One of my dear friends has a motto: “It is what it is.” Good or bad, every situation or problem is the way it is: you can’t change it. It’s raining; your boss is in a bad mood; the coffee shop is closed for renovations. We can’t control these things. So my friend reminds herself, “It is what it is,” and accepts the situation, which allows her to move forward and make better decisions. Over the years I’ve seen her make it through many a tough time with grace, kindness, and humor.

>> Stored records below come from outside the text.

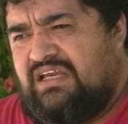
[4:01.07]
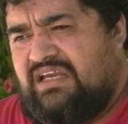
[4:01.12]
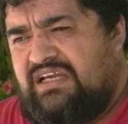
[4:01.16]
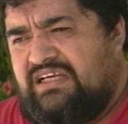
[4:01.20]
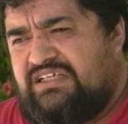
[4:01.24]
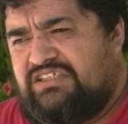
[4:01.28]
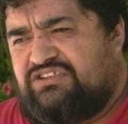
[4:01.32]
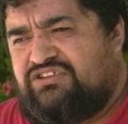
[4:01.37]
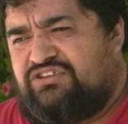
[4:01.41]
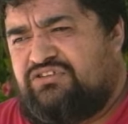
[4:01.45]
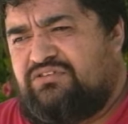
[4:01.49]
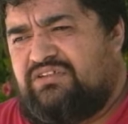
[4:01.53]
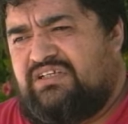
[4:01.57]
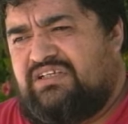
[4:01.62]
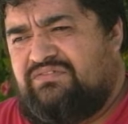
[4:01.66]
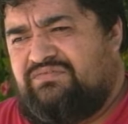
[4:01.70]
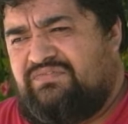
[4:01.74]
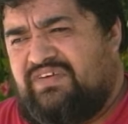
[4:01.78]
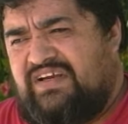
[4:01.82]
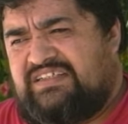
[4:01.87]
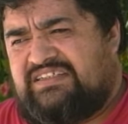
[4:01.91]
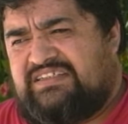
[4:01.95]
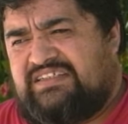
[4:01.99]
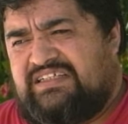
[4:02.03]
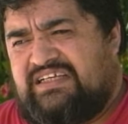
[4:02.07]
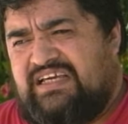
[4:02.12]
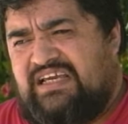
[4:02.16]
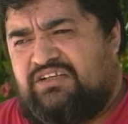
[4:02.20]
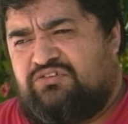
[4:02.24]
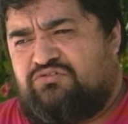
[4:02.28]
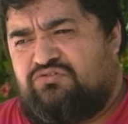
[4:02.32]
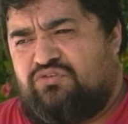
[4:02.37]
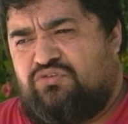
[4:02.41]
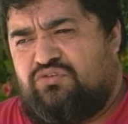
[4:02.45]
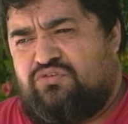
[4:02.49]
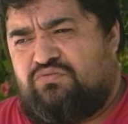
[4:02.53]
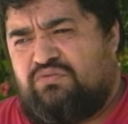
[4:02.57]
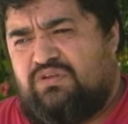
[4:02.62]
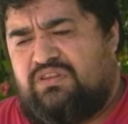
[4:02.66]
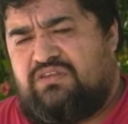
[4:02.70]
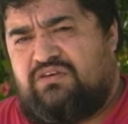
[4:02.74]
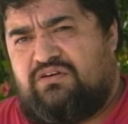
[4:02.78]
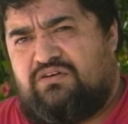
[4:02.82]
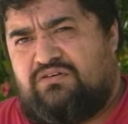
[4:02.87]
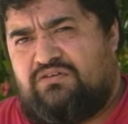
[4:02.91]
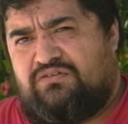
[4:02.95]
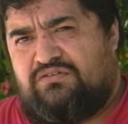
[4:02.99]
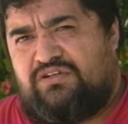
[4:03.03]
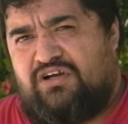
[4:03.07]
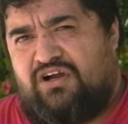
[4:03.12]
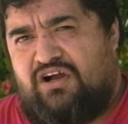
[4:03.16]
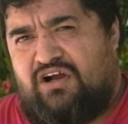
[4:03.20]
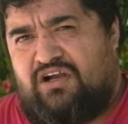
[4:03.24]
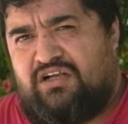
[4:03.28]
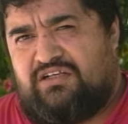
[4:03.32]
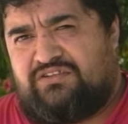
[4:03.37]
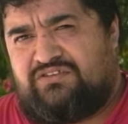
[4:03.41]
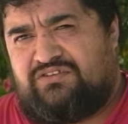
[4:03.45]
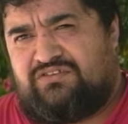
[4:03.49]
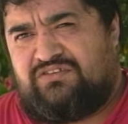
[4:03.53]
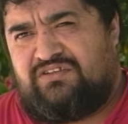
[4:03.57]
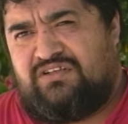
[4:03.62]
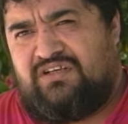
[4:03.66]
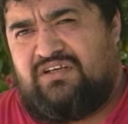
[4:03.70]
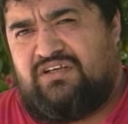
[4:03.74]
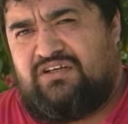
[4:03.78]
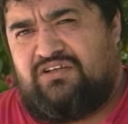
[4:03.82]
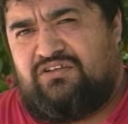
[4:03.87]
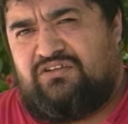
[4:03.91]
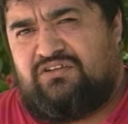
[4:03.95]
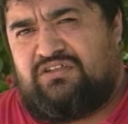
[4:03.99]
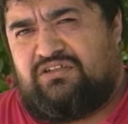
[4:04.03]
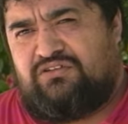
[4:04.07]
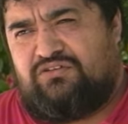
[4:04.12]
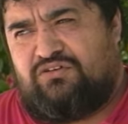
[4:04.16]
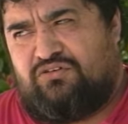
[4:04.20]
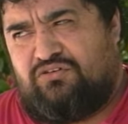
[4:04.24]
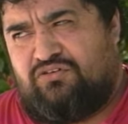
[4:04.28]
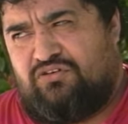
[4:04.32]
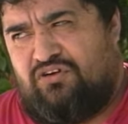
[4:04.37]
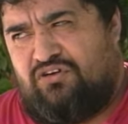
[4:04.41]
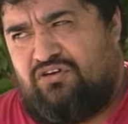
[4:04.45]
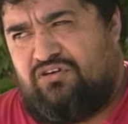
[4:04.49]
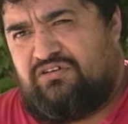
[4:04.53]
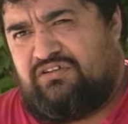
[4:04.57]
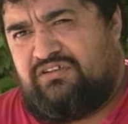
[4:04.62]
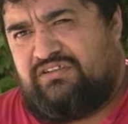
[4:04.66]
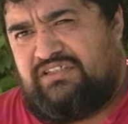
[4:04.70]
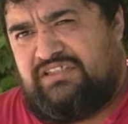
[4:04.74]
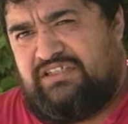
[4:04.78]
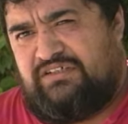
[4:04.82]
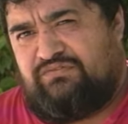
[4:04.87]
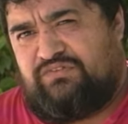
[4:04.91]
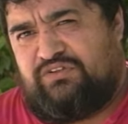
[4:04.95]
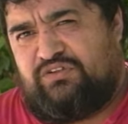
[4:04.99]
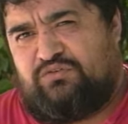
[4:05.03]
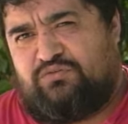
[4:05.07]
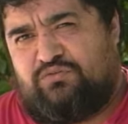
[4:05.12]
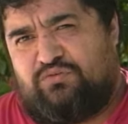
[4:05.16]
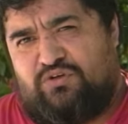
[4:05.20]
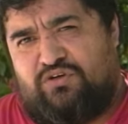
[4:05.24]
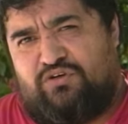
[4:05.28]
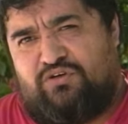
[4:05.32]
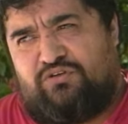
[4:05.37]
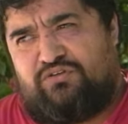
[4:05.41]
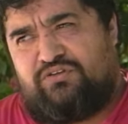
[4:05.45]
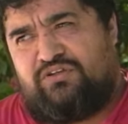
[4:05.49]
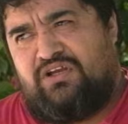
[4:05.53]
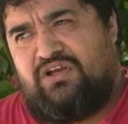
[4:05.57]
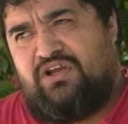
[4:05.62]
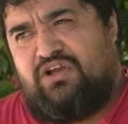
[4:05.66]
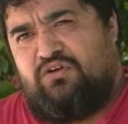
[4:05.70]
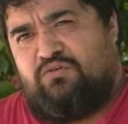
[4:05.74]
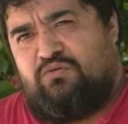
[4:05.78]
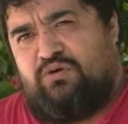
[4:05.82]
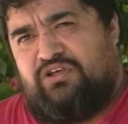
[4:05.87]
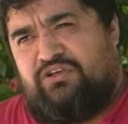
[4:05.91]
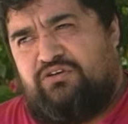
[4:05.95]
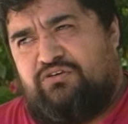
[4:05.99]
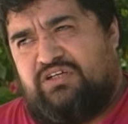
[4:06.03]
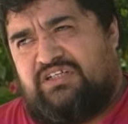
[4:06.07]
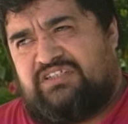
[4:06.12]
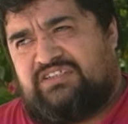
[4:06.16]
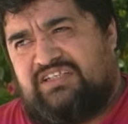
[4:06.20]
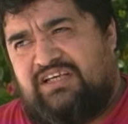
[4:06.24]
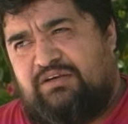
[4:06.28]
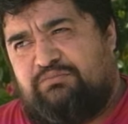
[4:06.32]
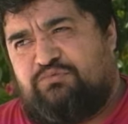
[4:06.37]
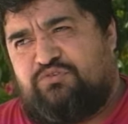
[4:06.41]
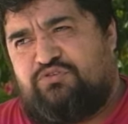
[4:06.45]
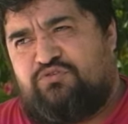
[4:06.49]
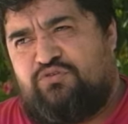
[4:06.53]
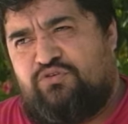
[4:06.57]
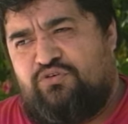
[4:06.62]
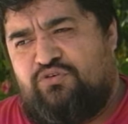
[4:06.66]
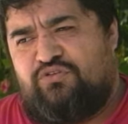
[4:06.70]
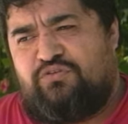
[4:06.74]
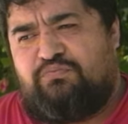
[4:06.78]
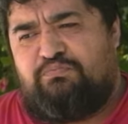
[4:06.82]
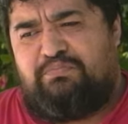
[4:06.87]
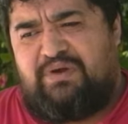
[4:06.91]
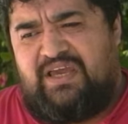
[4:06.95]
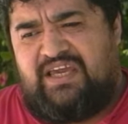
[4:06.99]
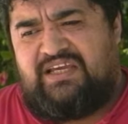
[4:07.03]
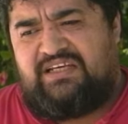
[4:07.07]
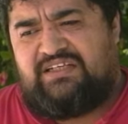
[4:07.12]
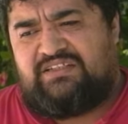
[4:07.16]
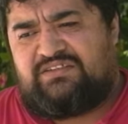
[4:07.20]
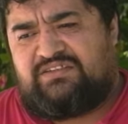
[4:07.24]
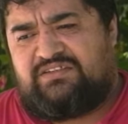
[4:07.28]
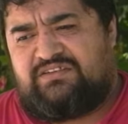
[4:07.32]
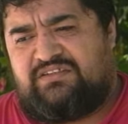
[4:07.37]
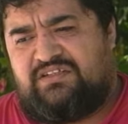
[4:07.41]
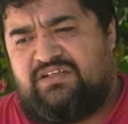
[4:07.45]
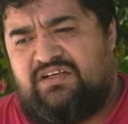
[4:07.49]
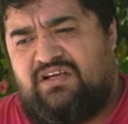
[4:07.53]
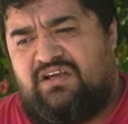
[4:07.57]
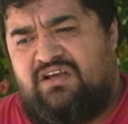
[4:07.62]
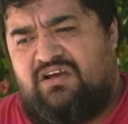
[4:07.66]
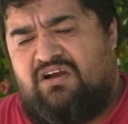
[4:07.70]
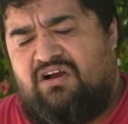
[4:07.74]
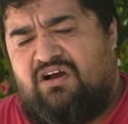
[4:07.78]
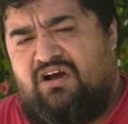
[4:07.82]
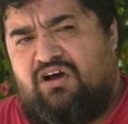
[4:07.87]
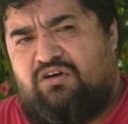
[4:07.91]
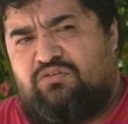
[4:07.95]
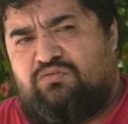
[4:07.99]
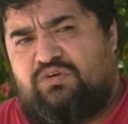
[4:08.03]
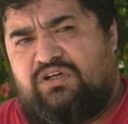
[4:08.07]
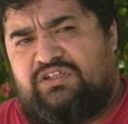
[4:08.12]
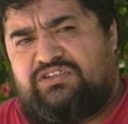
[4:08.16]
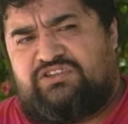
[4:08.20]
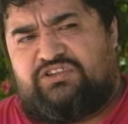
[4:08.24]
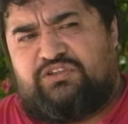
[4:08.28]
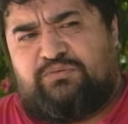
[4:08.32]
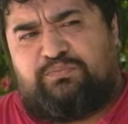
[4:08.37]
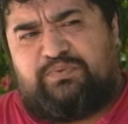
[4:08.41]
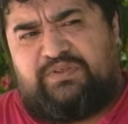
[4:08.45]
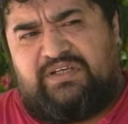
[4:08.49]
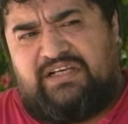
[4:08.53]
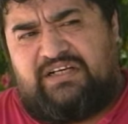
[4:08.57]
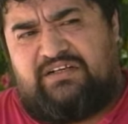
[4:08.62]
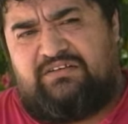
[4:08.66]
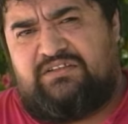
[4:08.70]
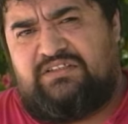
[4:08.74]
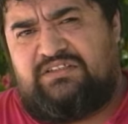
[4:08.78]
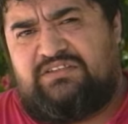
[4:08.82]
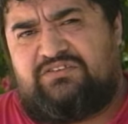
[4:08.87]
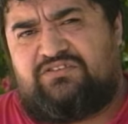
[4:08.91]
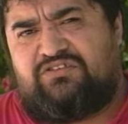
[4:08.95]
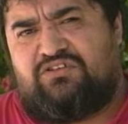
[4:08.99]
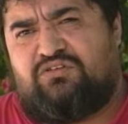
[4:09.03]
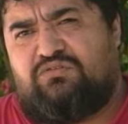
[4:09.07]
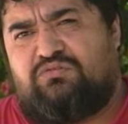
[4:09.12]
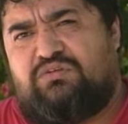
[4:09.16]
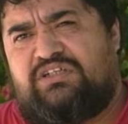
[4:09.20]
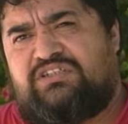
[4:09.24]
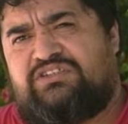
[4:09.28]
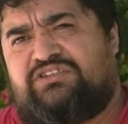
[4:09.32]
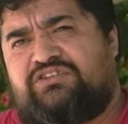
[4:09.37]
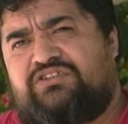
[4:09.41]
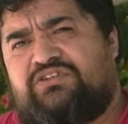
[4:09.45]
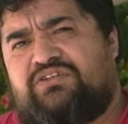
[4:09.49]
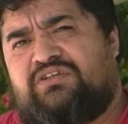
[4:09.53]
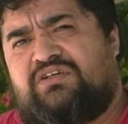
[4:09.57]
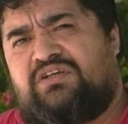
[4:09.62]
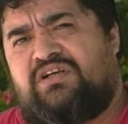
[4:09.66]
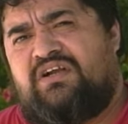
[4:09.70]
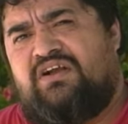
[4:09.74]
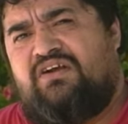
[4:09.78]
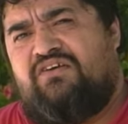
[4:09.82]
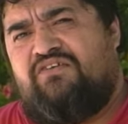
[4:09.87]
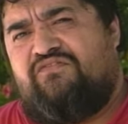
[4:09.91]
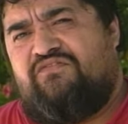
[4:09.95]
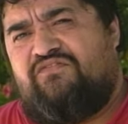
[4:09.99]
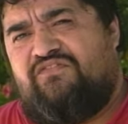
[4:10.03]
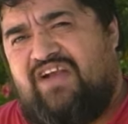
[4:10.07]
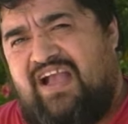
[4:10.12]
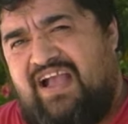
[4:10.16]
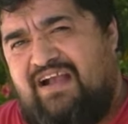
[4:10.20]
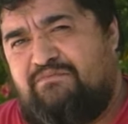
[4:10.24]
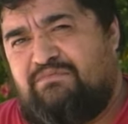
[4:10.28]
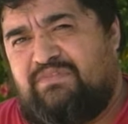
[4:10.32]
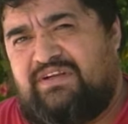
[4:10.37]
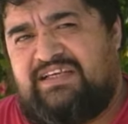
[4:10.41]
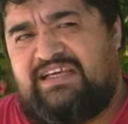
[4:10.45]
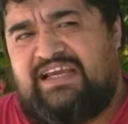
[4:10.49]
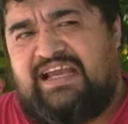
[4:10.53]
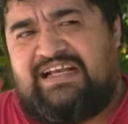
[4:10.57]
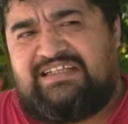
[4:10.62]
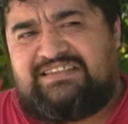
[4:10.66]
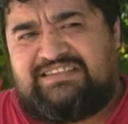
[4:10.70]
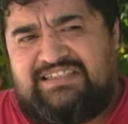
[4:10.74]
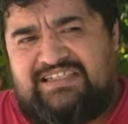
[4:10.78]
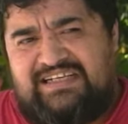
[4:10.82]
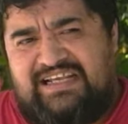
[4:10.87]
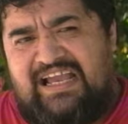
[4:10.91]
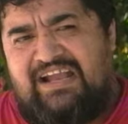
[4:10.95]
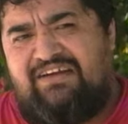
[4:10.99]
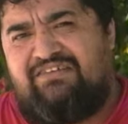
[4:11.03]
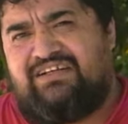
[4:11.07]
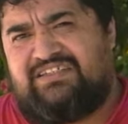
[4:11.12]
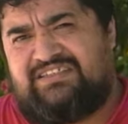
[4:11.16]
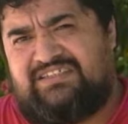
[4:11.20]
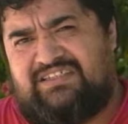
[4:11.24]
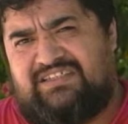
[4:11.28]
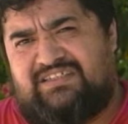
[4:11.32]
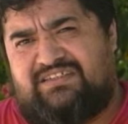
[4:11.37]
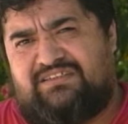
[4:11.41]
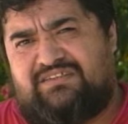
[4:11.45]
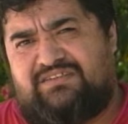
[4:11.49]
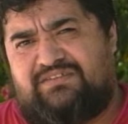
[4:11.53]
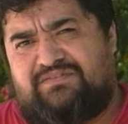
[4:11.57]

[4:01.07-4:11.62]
is to investigate truth with your own hearts. You can no longer live in a world where you accept truth based on what your parents or what your family has inherited.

Another friend has a similar approach: she reminds herself that she’s only responsible for her own actions. When the boss is being a jerk or the coffee shop is closed, we can’t change that – the only thing we can control is the way that we ourselves act. So do we yell at our boss, cause a big scene? Or do we find a way to respond with serenity? After all, we don’t know what happened to the boss this morning. Maybe his kid is sick and he’s acting angry because he’s worried. That’s no excuse for taking it out on us, but when we try to see things from his perspective, we can react with compassion. We’re not responsible for his bad behavior, but just because he’s behaving badly, that doesn’t mean that we have to do the same.

Practicing santosha helps us to stay calm and balanced. There’s no reason for these external things to affect us: we are who we are no matter what’s going on. It is what it is. I can’t control the world, but I can control how I respond to the world. I am enough in myself to be content.